By "anywhere in literature" did you include L. Lewin, Polylogarithms and Assoicated Functions ?

In the (fortcoming) solution for Monthly problem 11654, you will see that very equation.
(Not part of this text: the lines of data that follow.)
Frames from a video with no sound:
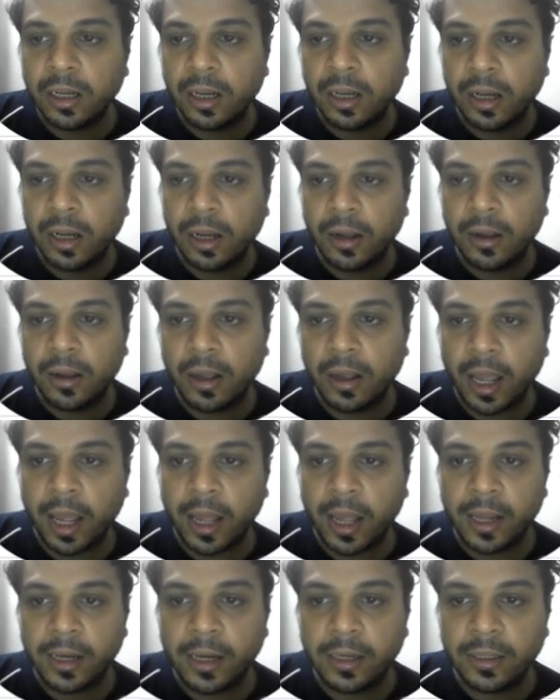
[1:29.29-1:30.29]

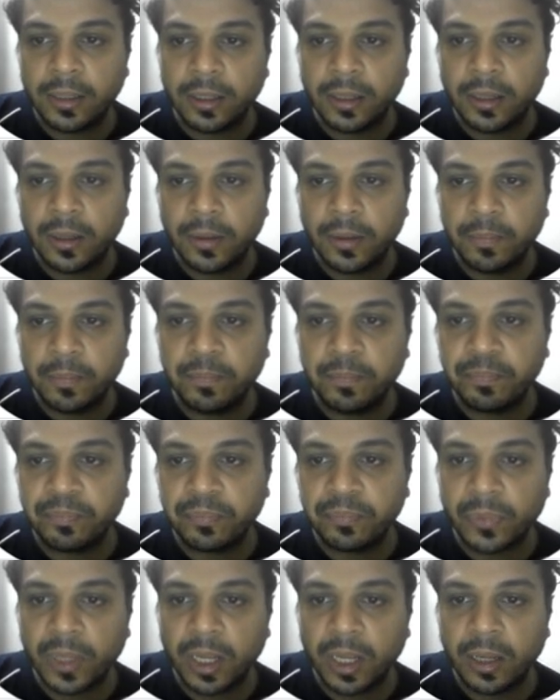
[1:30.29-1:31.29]
and
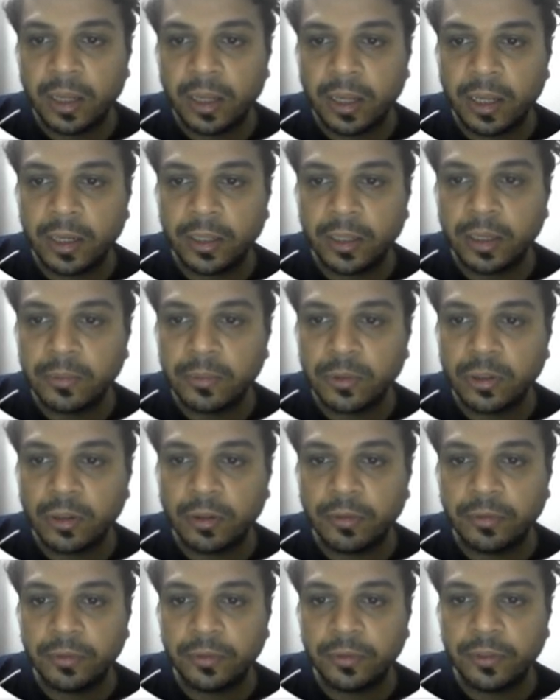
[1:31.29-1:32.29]
in terms
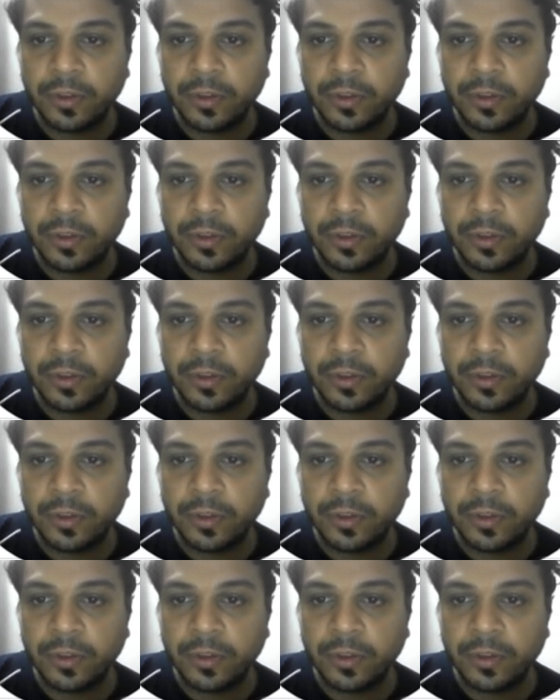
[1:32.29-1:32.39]
of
For the proof, our solver (Richard Stong) used these identities: $$ \mathrm{Li}_3\left(\frac{1-z}{1+z}\right) - \mathrm{Li}_3\left(\frac{z-1}{z+1}\right) = 2\;\mathrm{Li}_3(1-z) + 2\;\mathrm{Li}_3\left(\frac{1}{z+1}\right) - \frac{1}{2}\;\mathrm{Li}_3(1-z^2) - \frac{7}{4}\zeta(3)- \frac{1}{3}\big(\log(1+z)\big)^3 + \frac{\pi^2}{6}\log(1+z) $$ at $z=2$ and $$ \mathrm{Li}_3(z) = \mathrm{Li}_3\left(\frac{1}{z}\right) - \frac{1}{6}\big(\log(-z)\big)^3 - \frac{\pi^2}{6}\log(-z) $$ at $z=-3$. Stong cites the Lewin book.

Answer 3

From \heef{http://functions.wolfram.com/ZetaFunctionsandPolylogarithms/PolyLog3/06/01/}{Wolfram Functions} (in functionals with six trilogarithms) we have the identity:

\begin{align*} & L{i_3}\left( \frac{1 - z}{1 + z} \right) - L{i_3}\left( -\frac{1 - z}{1 + z} \right) \\ &= -2L{i_3}\left( \frac{z}{z - 1} \right) - 2L{i_3}\left( \frac{z}{z + 1} \right) + \frac{1}{2}L{i_3}\left( \frac{z^2}{z^2 - 1} \right) + \\ &\quad \frac{7}{4}L{i_3}(1) + \frac{1}{4}\log\left( \frac{1 - z^2}{z^2} \right)\log^2\left( \frac{1 + z}{1 - z} \right) + \frac{1}{4}\pi^2\log\left( \frac{1 - z}{1 + z} \right) \end{align*}

And for $z = \frac{1}{2}$ arises:

\begin{align*} & L{i_3}\left( \frac{1}{3} \right) - L{i_3}\left( -\frac{1}{3} \right) \\ &= -2L{i_3}(-1) - 2L{i_3}\left( \frac{1}{3} \right) + \frac{1}{2}L{i_3}\left( -\frac{1}{3} \right) + \frac{7}{4}L{i_3}(1) + \frac{1}{4}\log^3(3) - \frac{1}{4}\pi^2\log(3) \end{align*}

Because $L{i_3}(1) = \zeta(3)$ and $L{i_3}(-1) = -\frac{3}{4}\zeta(3)$ , finally, we have:

$$3L{i_3}\left( \frac{1}{3} \right) - \frac{3}{2}L{i_3}\left( -\frac{1}{3} \right) = \frac{13}{4}\zeta(3) + \frac{1}{4}\log^3(3) - \frac{1}{4}\pi^2\log(3) \Rightarrow L{i_3}\left( -\frac{1}{3} \right) - 2L{i_3}\left( \frac{1}{3} \right) = -\frac{13}{6}\zeta(3) - \frac{1}{6}\log^3(3) + \frac{1}{6}\pi^2\log(3)$$

Answer 4

Here is a solution.

We are using the identity:

$${\rm Li}_3 \left ( \frac{1-z}{1+z} \right ) - {\rm Li}_3 \left ( - \frac{1-z}{1+z} \right )= -2 {\rm Li}_3 \left ( \frac{z}{z-1} \right ) - 2{\rm Li}_3 \left ( \frac{z}{z+1} \right )+ \frac{1}{2}{\rm Li}_3 \left ( \frac{z^2}{z^2-1} \right )+ \frac{7}{4}{\rm Li}_3 (1)+ \\ +\frac{1}{4}\log \left ( \frac{1-z^2}{z^2} \right )\log^2 \left ( \frac{1+z}{1-z} \right )+ \frac{1}{4}\pi^2 \log \left ( \frac{1-z}{1+z} \right )$$

along with some known results of the trilog , i.e ${\rm Li}_3(1)=\zeta(3), \; {\rm Li}_3(-1)=-\frac{3\zeta(3)}{4}$. Hence subbing $z=1/2$ we have the desired result.